A contract is important, but Goldbetter also sees membership in a union as crucial. “All working people need a union. That’s the best shot you have.” According to Goldbetter, within the past year, the Writers Union was able to secure $127,000 for 12 freelancers in a settlement with a nonpaying magazine. Similarly, two years before that, the union helped another 60 freelancers win $350,000 against a “deadbeat publisher.” Currently, the union is working with digital magazine ScratchMag on maintaining a database of “Who Pays Writers?” where freelancers can add information about what rate publishers are paying their writers. Goldbetter hopes this database would also help establish a base payrate for freelance writers.

NPQ also spoke to Mauricio Niebla, a freelancer who battled his own deadbeat publisher and is now a national vice president of the National Writers Union. Both Niebla and Goldbetter noted the promise they saw for the freelance sector in the unionization at Gawker, the online media publication. In a letter to their readers, Gawker writers illustrated their reasons behind the unionization, even though the publication “is a very good place to work.” Aside from giving employees an opportunity to bargain collectively and have their concerns be addressed, the writer Hamilton Nolan also hoped the unionization would spark a change within the journalism industry:

“As journalism has moved online and flourished over the past 20 years or so, union workplaces have become much more rare in our industry. Gawker Media would be the first major online media company to organize…It’s now possible to find a career in this industry, rather than just a fleeting job.”

As the freelance workforce continues to grow, issues of nonpayment are likely to grow with it as more freelancers end up working for deadbeats. Let’s hope that this growth will also lead to freelancers talking and communicating more, and the rise of more organizations like the National Writers Union, Volunteer Lawyers for the Arts, and the Freelancers Union, along with the furtherance of virtual communities like ScratchMag, to help freelancers stamp out unethical practices and forge protections not afforded to them through the law.

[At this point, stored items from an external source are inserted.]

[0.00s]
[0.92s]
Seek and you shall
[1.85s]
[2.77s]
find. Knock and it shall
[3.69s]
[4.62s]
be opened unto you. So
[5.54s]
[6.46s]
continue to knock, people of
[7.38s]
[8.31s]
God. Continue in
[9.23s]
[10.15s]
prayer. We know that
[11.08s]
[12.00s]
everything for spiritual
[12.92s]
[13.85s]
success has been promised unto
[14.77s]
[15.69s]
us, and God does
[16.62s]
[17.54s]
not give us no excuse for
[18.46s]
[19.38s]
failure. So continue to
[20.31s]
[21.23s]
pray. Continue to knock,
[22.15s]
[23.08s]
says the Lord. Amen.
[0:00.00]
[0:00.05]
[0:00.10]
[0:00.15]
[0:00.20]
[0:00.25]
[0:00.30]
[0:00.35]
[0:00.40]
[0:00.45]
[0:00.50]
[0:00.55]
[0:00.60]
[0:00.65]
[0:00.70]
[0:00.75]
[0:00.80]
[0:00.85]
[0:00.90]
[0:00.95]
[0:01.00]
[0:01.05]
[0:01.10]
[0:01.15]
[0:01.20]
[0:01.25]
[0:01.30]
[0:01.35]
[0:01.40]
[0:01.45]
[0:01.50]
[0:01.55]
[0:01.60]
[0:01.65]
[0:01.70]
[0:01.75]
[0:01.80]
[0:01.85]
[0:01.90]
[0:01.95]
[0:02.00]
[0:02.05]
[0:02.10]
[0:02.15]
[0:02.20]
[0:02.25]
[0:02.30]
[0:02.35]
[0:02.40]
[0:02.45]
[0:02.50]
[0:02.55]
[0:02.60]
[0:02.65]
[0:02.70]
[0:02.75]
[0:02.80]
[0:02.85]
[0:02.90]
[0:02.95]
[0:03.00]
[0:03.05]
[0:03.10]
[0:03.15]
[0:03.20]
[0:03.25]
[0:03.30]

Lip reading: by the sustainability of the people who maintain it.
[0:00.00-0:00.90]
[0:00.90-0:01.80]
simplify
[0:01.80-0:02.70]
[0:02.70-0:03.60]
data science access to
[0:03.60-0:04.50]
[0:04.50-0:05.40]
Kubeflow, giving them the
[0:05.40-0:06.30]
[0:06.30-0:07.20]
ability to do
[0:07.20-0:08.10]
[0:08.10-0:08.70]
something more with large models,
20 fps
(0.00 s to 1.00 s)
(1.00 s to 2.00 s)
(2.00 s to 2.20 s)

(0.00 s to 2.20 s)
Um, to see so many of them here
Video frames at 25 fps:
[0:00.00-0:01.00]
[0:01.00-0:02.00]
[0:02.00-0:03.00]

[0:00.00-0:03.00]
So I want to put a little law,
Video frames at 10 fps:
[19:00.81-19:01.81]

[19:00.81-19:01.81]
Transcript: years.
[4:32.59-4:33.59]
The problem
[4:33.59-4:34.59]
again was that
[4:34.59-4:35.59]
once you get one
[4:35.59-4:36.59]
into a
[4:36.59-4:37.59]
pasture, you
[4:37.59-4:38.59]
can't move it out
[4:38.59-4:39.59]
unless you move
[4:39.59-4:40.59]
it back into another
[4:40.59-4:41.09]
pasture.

At this point, Ward is still using her legal resources to come to a resolution in this case, but she’s not backing down. “I’m not going to shut up because it’s the only way to draw attention to this cause, otherwise, us freelancers, we can just be bullied into shutting up and get scared by a lawyer letter.”

NPQ will be following Ward’s story as it develops, but we also want to continue our coverage of the freelance advocacy movement. The issues in the freelancer workforce extend beyond nonpayment. Despite the appeal of the freelancing lifestyle, without the benefits and steady income of a salaried employee, there are still disadvantages. If you are a freelancer who is part of the movement fighting for freelancer rights, leave us a comment and tell us your story. We would love to hear it.

  • I’ve been a consultant in private practice with my wife for 25 years. One of my biggest frustrations with freelancers is that they don’t know how to think of themselves as businesspeople rather than employees. If they choose the freelancing lifestyle, they need to prepare themselves for the life of being paid under a 1099-MISC rather than a W-2. Freelancing is empowering, but the key to self-employment is self-empowerment.

    Also, it’s important for employers to remember that labor laws are biased toward counting all labor as employees. Further, it’s the *employer’s* responsibility to substantiate that a person is an independent contractor and not an employee. Independent contractors & freelancers can assist employers in this by being aware of the US Dept. of Labor’s 20-point independent contractor test and, generally, doing their business in a businesslike way. There are many books on consulting, working from home, etc., that include information on running one’s own practice/business.

  • AllenaTapia

    I write at Freelancewrite.About.com, where I mentor new and intermediate freelancers. The lack of payment is one of my readers main issues. I will be following this issue- please do follow up.